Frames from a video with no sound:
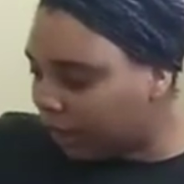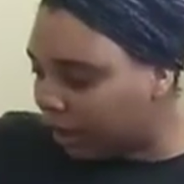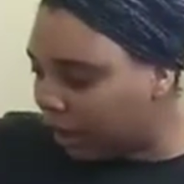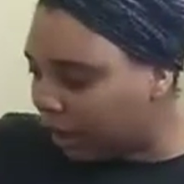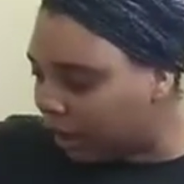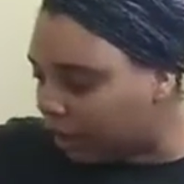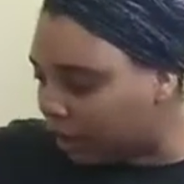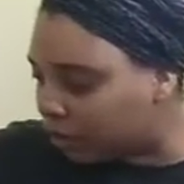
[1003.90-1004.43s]

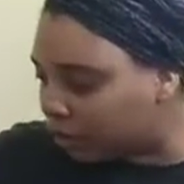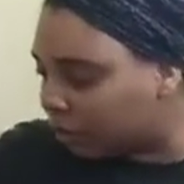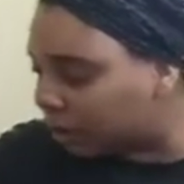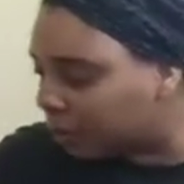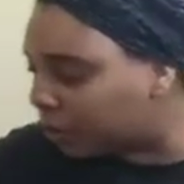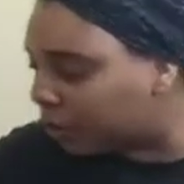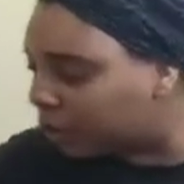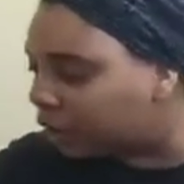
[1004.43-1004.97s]
And I also
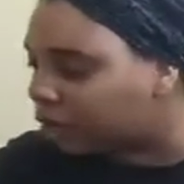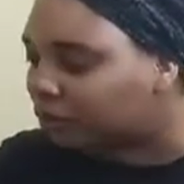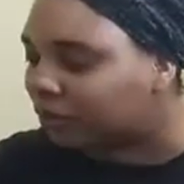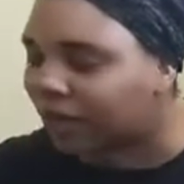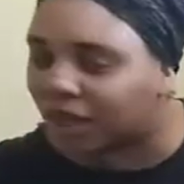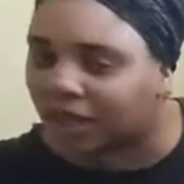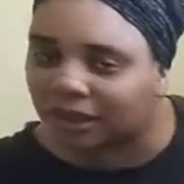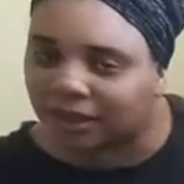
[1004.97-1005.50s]
wanted you
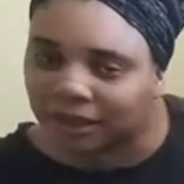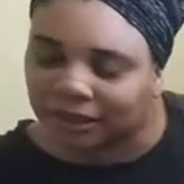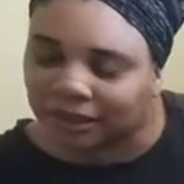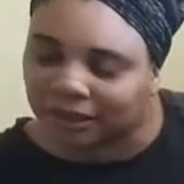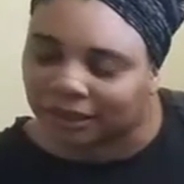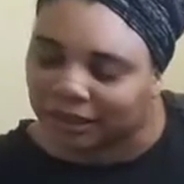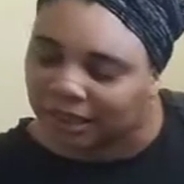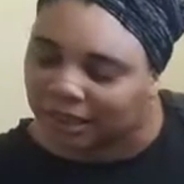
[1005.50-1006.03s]
guys to
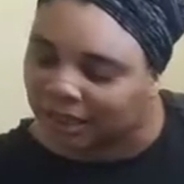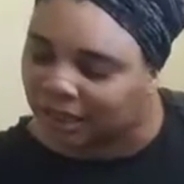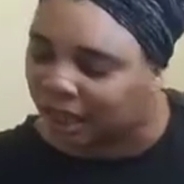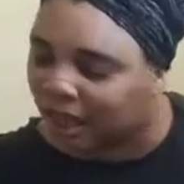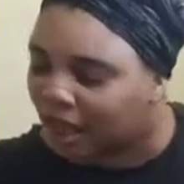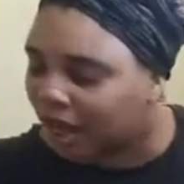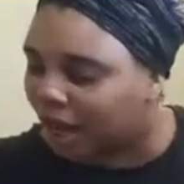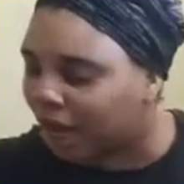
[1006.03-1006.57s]
see
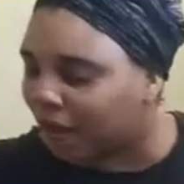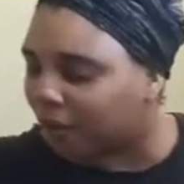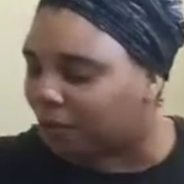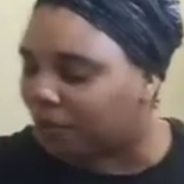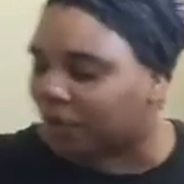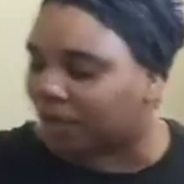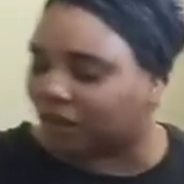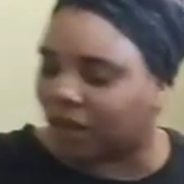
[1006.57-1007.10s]

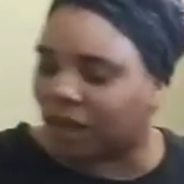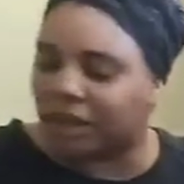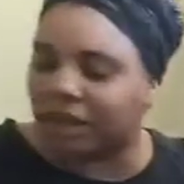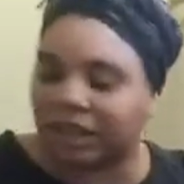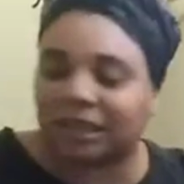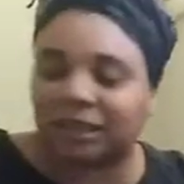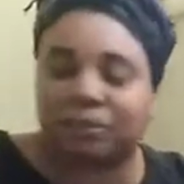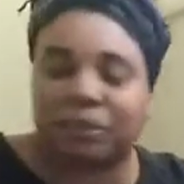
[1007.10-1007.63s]
how one of our
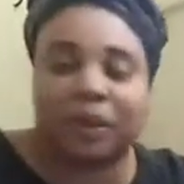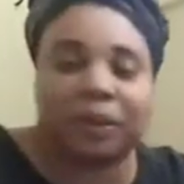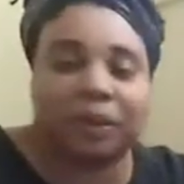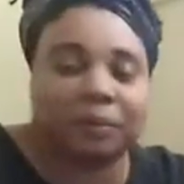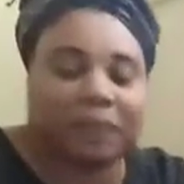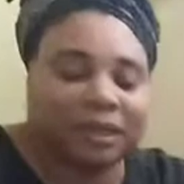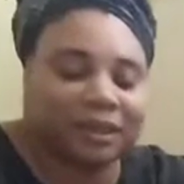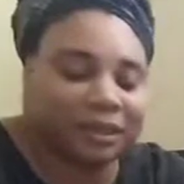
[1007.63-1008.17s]

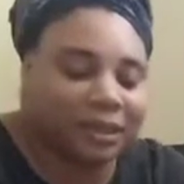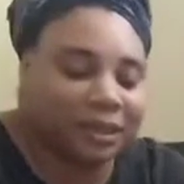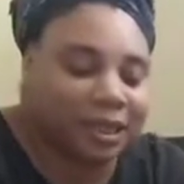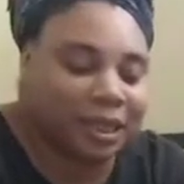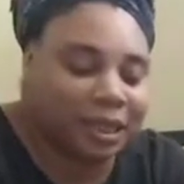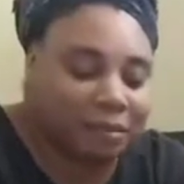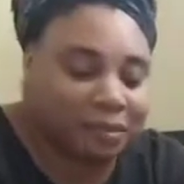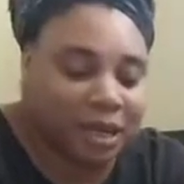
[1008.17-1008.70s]
experiments are
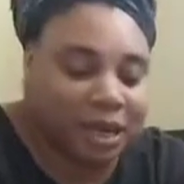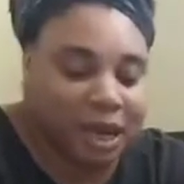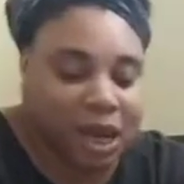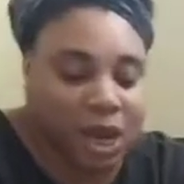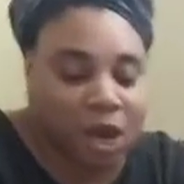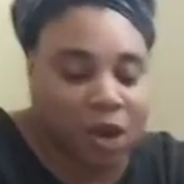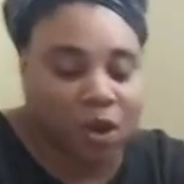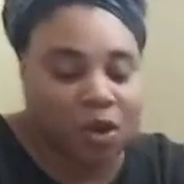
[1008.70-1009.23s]
coming
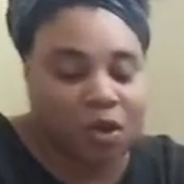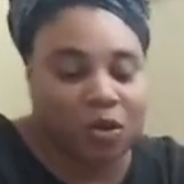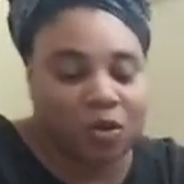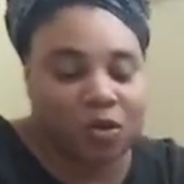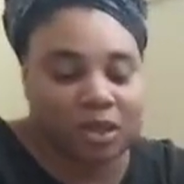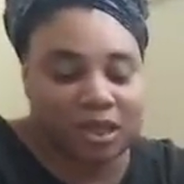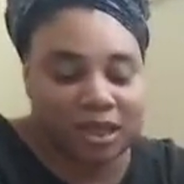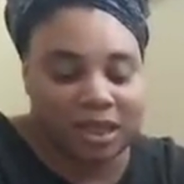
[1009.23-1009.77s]

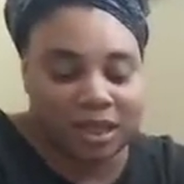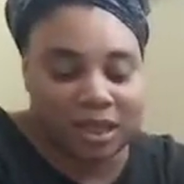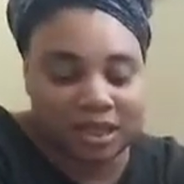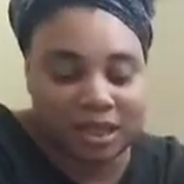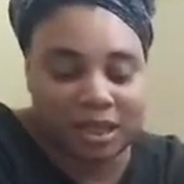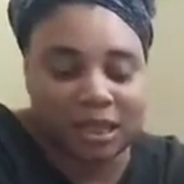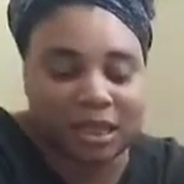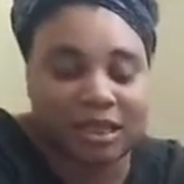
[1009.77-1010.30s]
along.
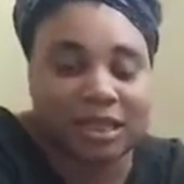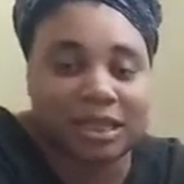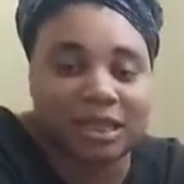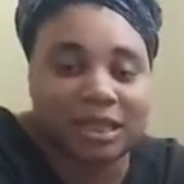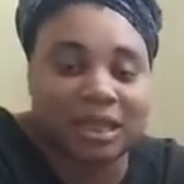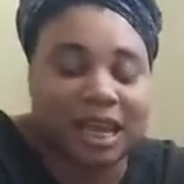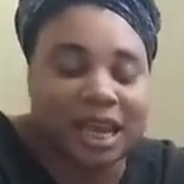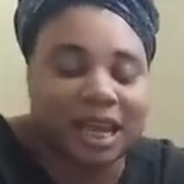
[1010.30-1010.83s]
This is
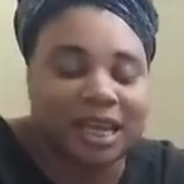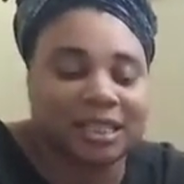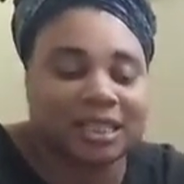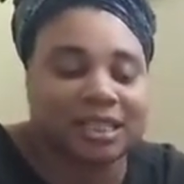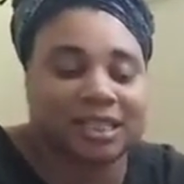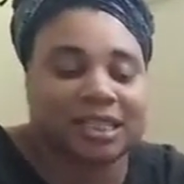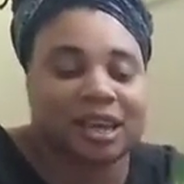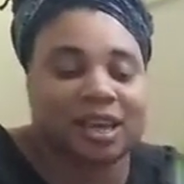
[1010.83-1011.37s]
day
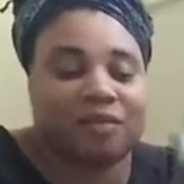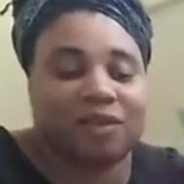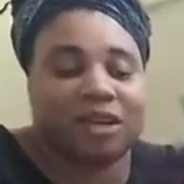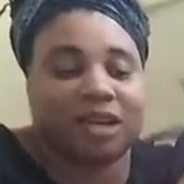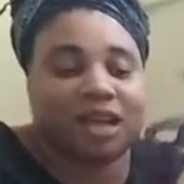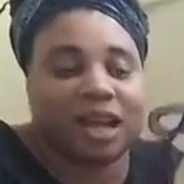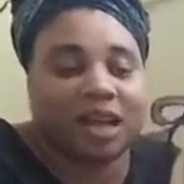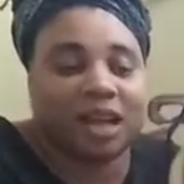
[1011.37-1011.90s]

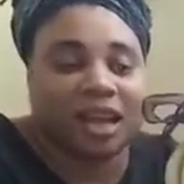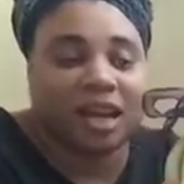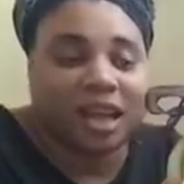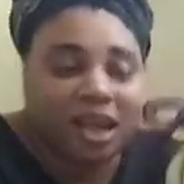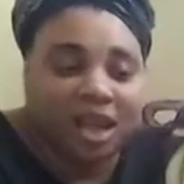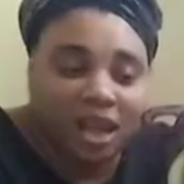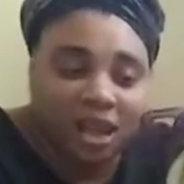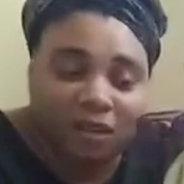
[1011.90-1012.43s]
7, and
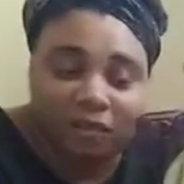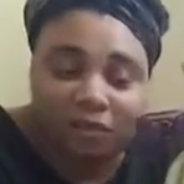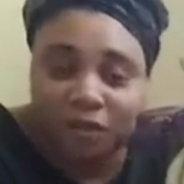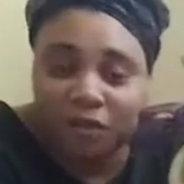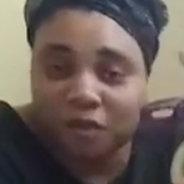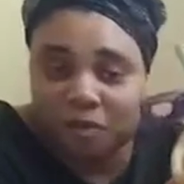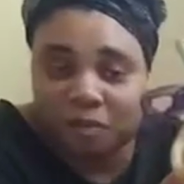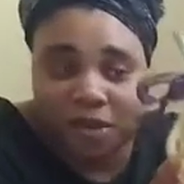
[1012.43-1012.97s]
if
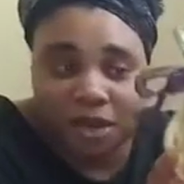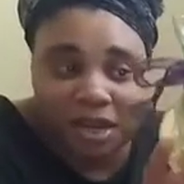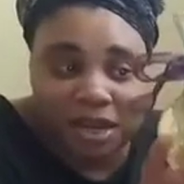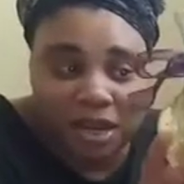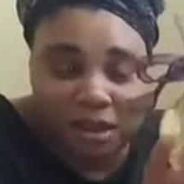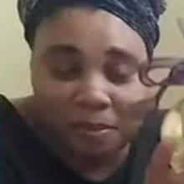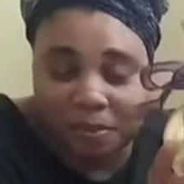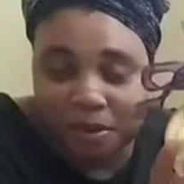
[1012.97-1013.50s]
you have been
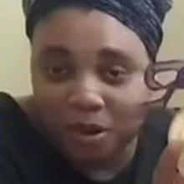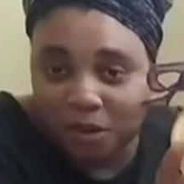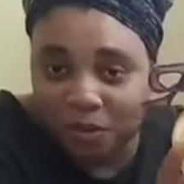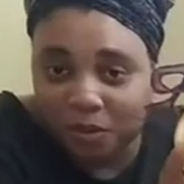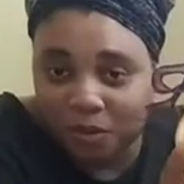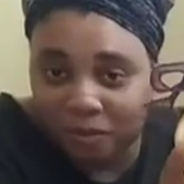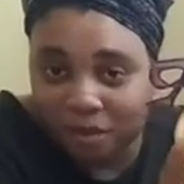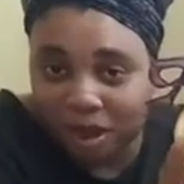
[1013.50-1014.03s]
keeping up
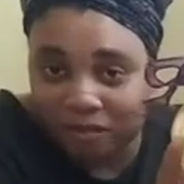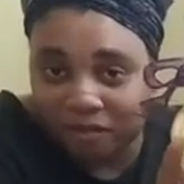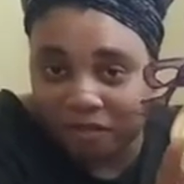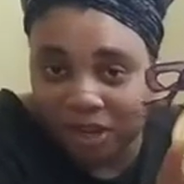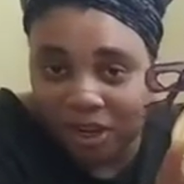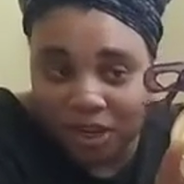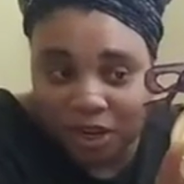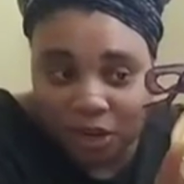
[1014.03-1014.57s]
with my
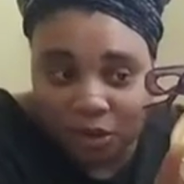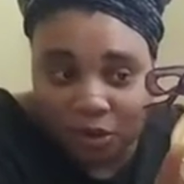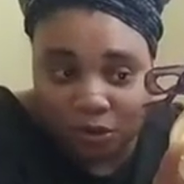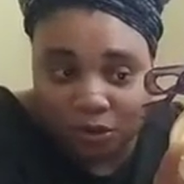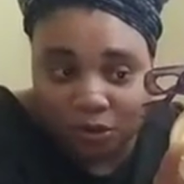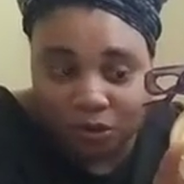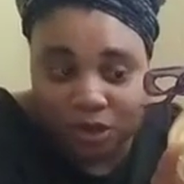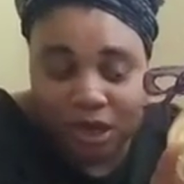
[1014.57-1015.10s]

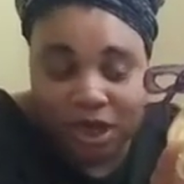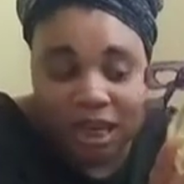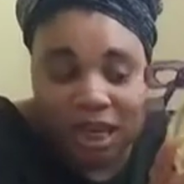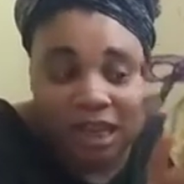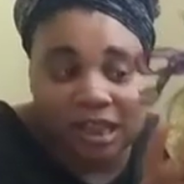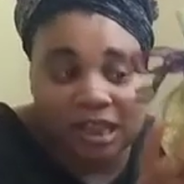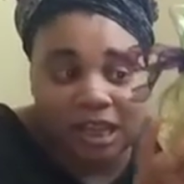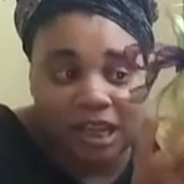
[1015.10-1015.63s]
videos,
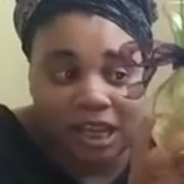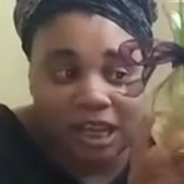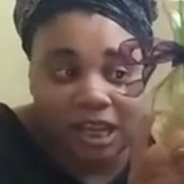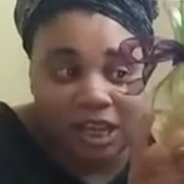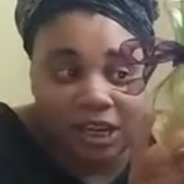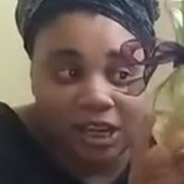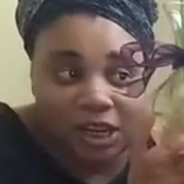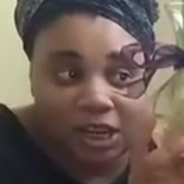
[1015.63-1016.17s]

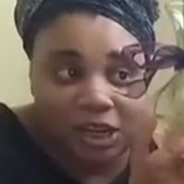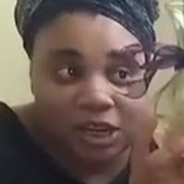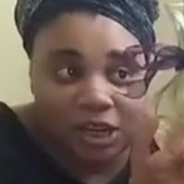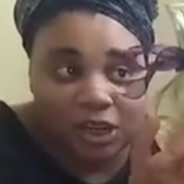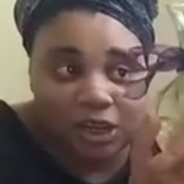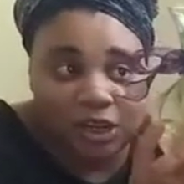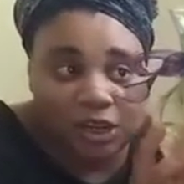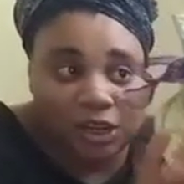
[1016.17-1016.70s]
then
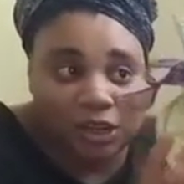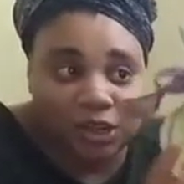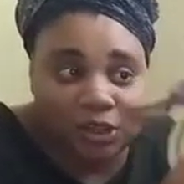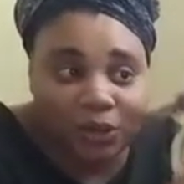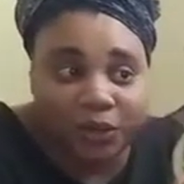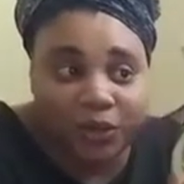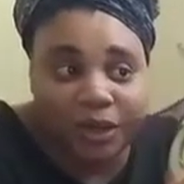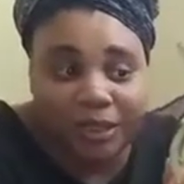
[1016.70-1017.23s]

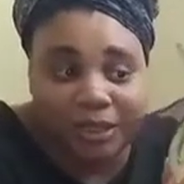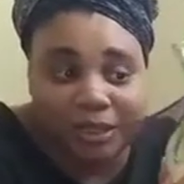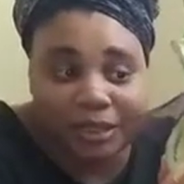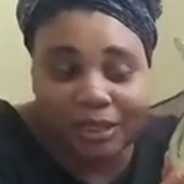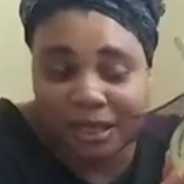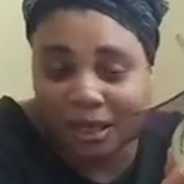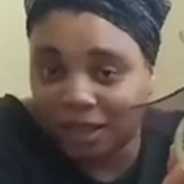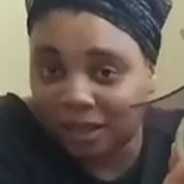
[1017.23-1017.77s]
you can
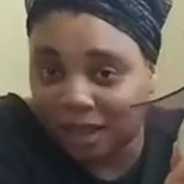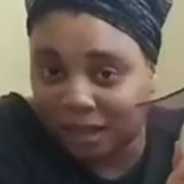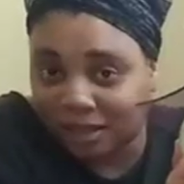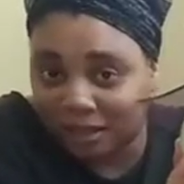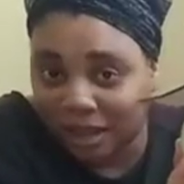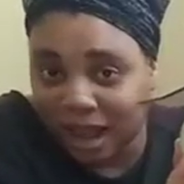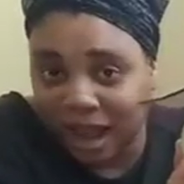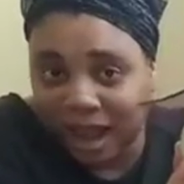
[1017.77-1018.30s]
see
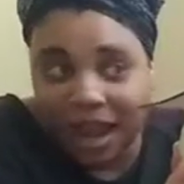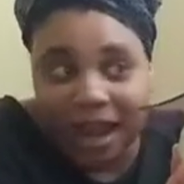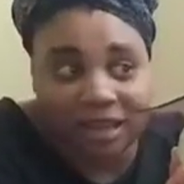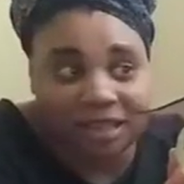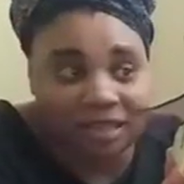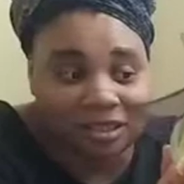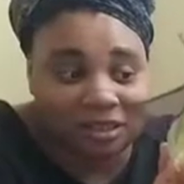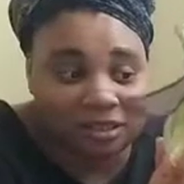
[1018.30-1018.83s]
that I
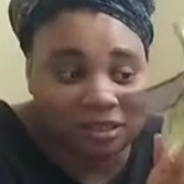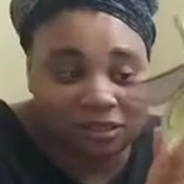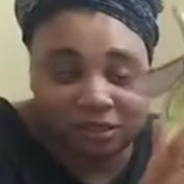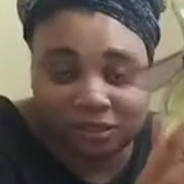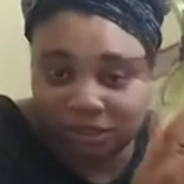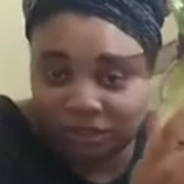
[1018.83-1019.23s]
had to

____

- [Required work]: Omit the pictures and please write out exactly the lines between the one containing "[1014.03-1014.57s]" and the last line of the entries, both included.

- [Answer area]:
[1014.03-1014.57s]
with my
[1014.57-1015.10s]

[1015.10-1015.63s]
videos,
[1015.63-1016.17s]

[1016.17-1016.70s]
then
[1016.70-1017.23s]

[1017.23-1017.77s]
you can
[1017.77-1018.30s]
see
[1018.30-1018.83s]
that I
[1018.83-1019.23s]
had to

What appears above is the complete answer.